Well as the person you are replying to said, it's hard to have an opinion when you haven't actually tried it. I don't find it like that at all. Also, it doesn't mean you get NO solo time. Pairs can decide to break up for a bit and of course sometimes people aren't in leaving your team with an odd number of people, so some _has_ to solo (though sometimes we'd triple!)
But it's something you have to work at which is definitely part of the barrier. Otherwise, saying it sucks without giving it a real try is akin to saying, "I went for a run and didn't lose any weight so I feel that running is exhausting with no benefit."
> Well as the person you are replying to said, it's hard to have an opinion when you haven't actually tried it. I don't find it like that at all.
I don't need to try pair programming because I know how that level of constant social interaction makes me feel.
> Otherwise, saying it sucks without giving it a real try is akin to saying, "I went for a run and didn't lose any weight so I feel that running is exhausting with no benefit."
No, what you're doing is sort of like if you're raving about the beach, and I say I don't like bright sun, and you insist I need to try the beach to have an opinion on if I like it or not.

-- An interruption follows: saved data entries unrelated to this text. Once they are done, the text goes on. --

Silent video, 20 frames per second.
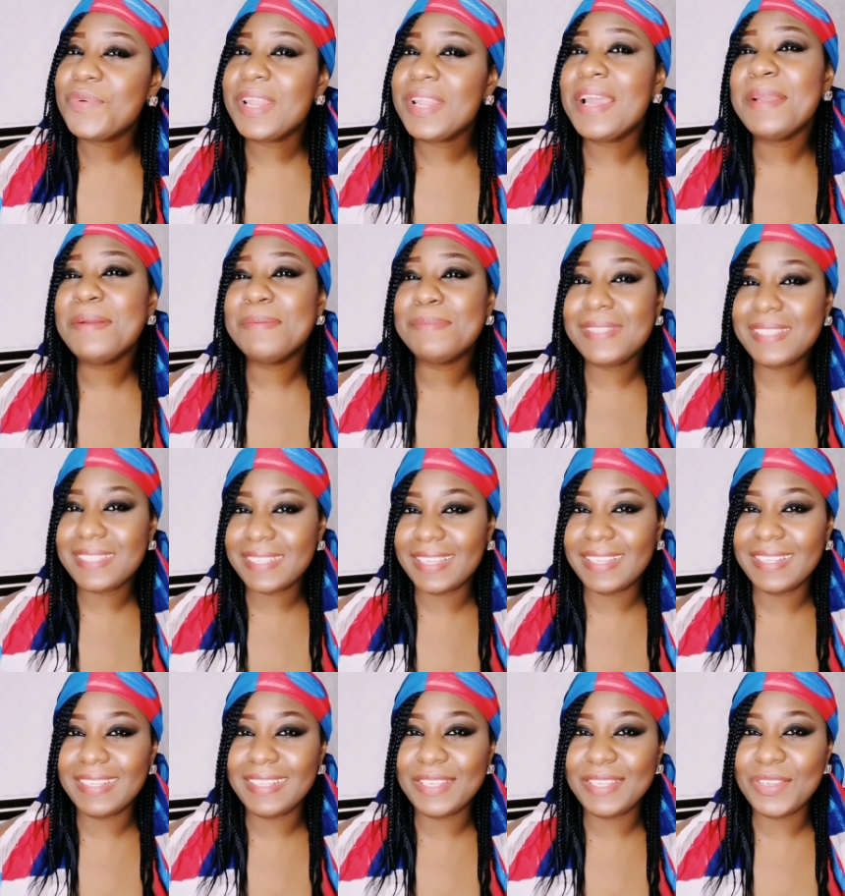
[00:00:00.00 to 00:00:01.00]
But I am
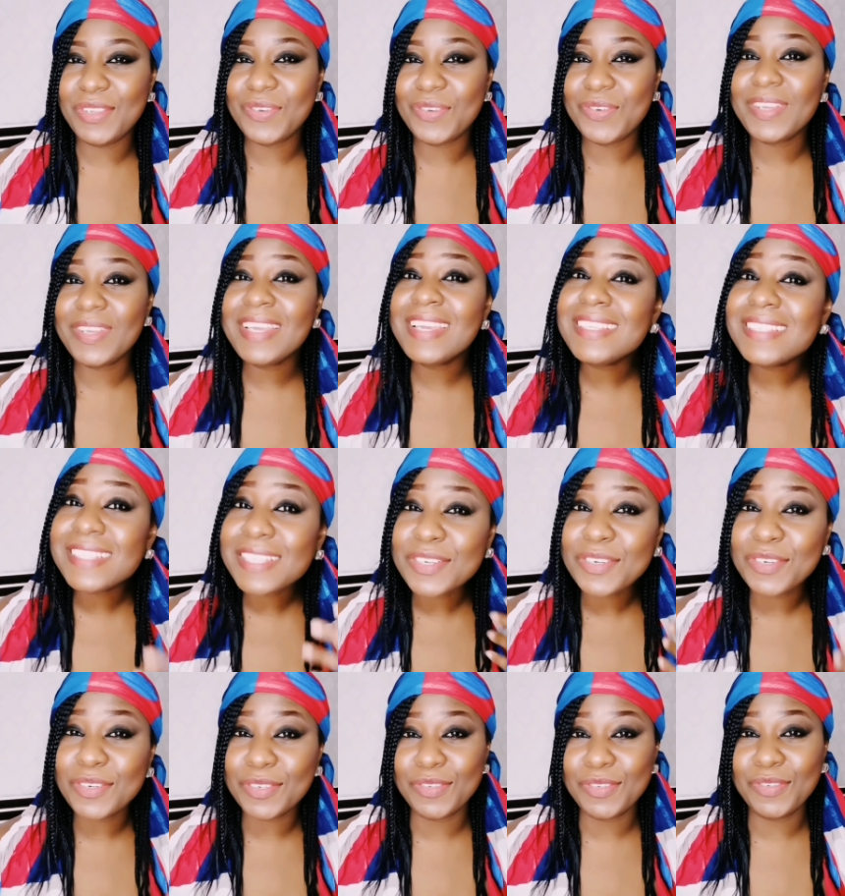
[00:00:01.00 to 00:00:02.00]
telling you, he's
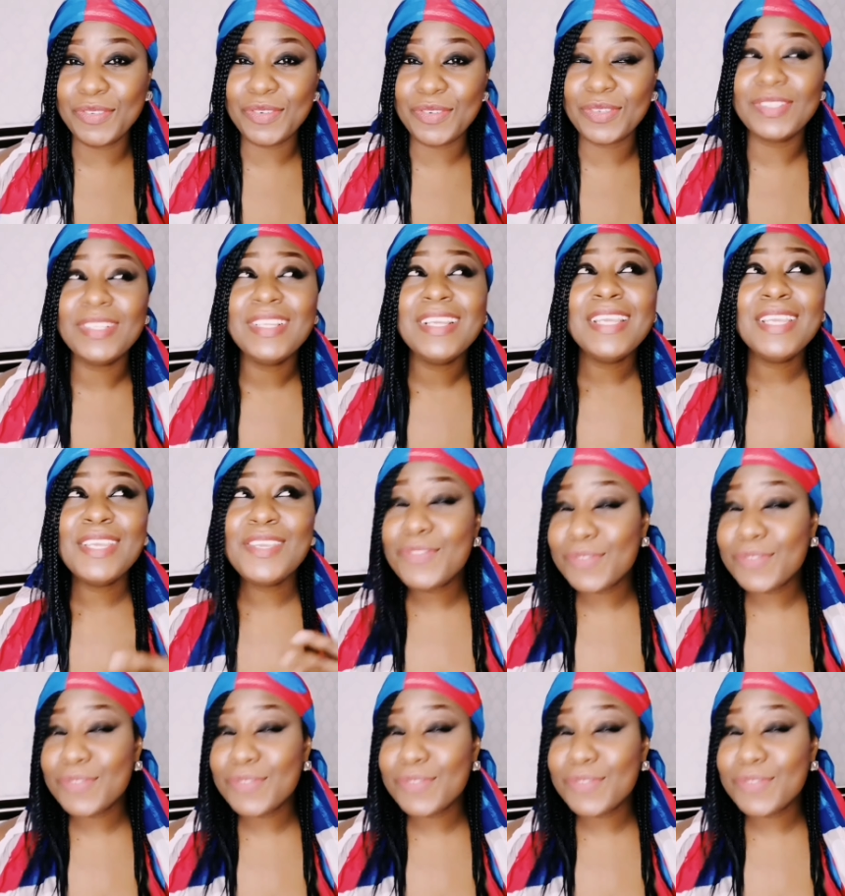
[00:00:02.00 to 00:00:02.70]
in control.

I wouldn't call "work" social interaction but I get ya. It's my biggest pet peeve of this industry: it has a whole lot of people who just don't want to talk to anyone. It is what it is, though.
> I wouldn't call "work" social interaction but I get ya.
IMHO, social interaction is anything where you interact with other people.
> It's my biggest pet peeve of this industry: it has a whole lot of people who just don't want to talk to anyone.
That's very black and white thinking. I like talking to other people, but too much of it is draining. Every day spending all-day or even a half-day working directly with someone else? No thanks.